Rien ne va plus dans la Bretagne de l’âge d’or chevaleresque. Le duc Rodomont offre sa fille Angélique au vainqueur du tournoi ! Mais la devise « sans peur et sans reproche » ne sied pas vraiment aux chevaliers dont la couardise apparaît au grand jour. Malgré son statut d’enchanteur, Merlin est tout aussi ridicule.
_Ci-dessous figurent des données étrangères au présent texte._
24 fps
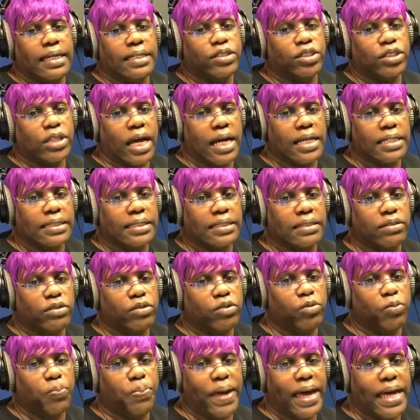Johnson,
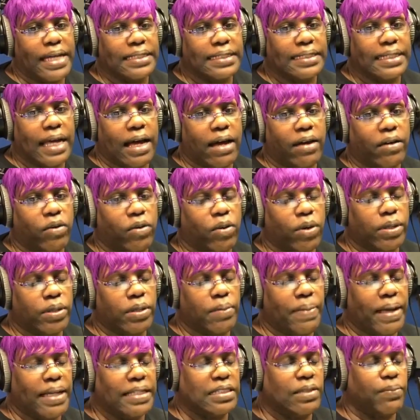who passed out on the
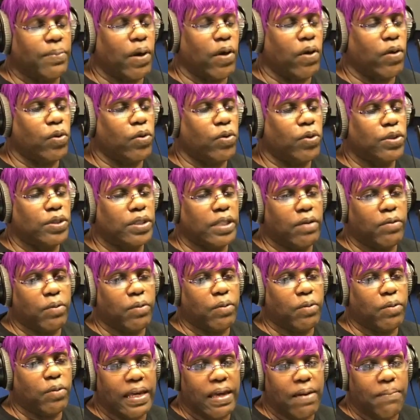basketball court, they were
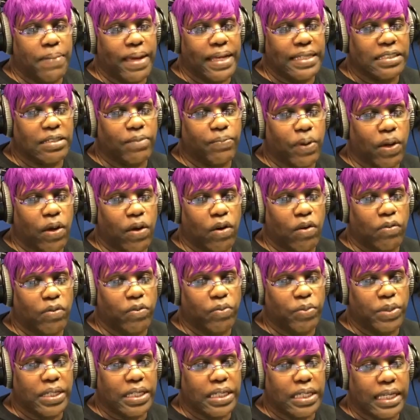playing basketball over the
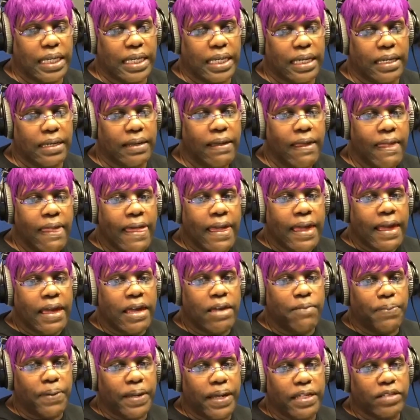weekend.
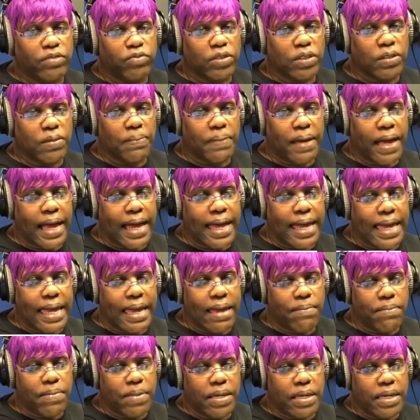He plays with the
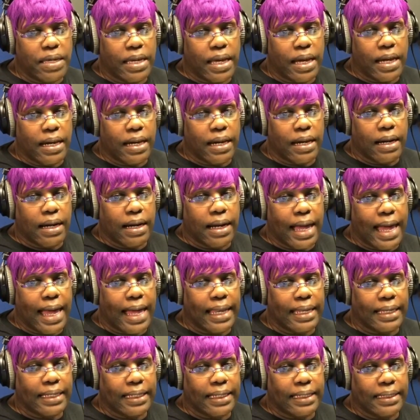Miami
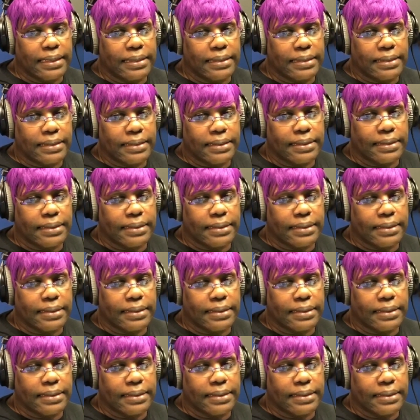Alligators.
La noblesse n’est pas non plus la première qualité des princesses Totoche et Angélique, tandis que la fée Mélusine tente d’ensorceler Roland de Roncevaux. Après Phi-Phi, Croquefer et Tulipatan et La Grande Duchesse, les Brigands ont temporairement pris congé du répertoire d’Offenbach pour s’emparer de la première œuvre majeure de son rival Hervé. On y retrouve toute l’efficacité du compositeur toqué : sens de la parodie, rythme endiablé et mélodies accrocheuses. Avec toujours la même réjouissante vigueur dans la bouffonnerie et une distribution ambitieuse (treize chanteurs et douze instrumentistes !), la troupe de Pierre-André Weitz (mise en scène, scénographie, costumes) et Christophe Grapperon (direction musicale) sert à merveille l’esprit de surenchère comique et scabreuse d’un registre dont ils sont devenus experts. À noter : spectacle en audiodescription le 18 décembre.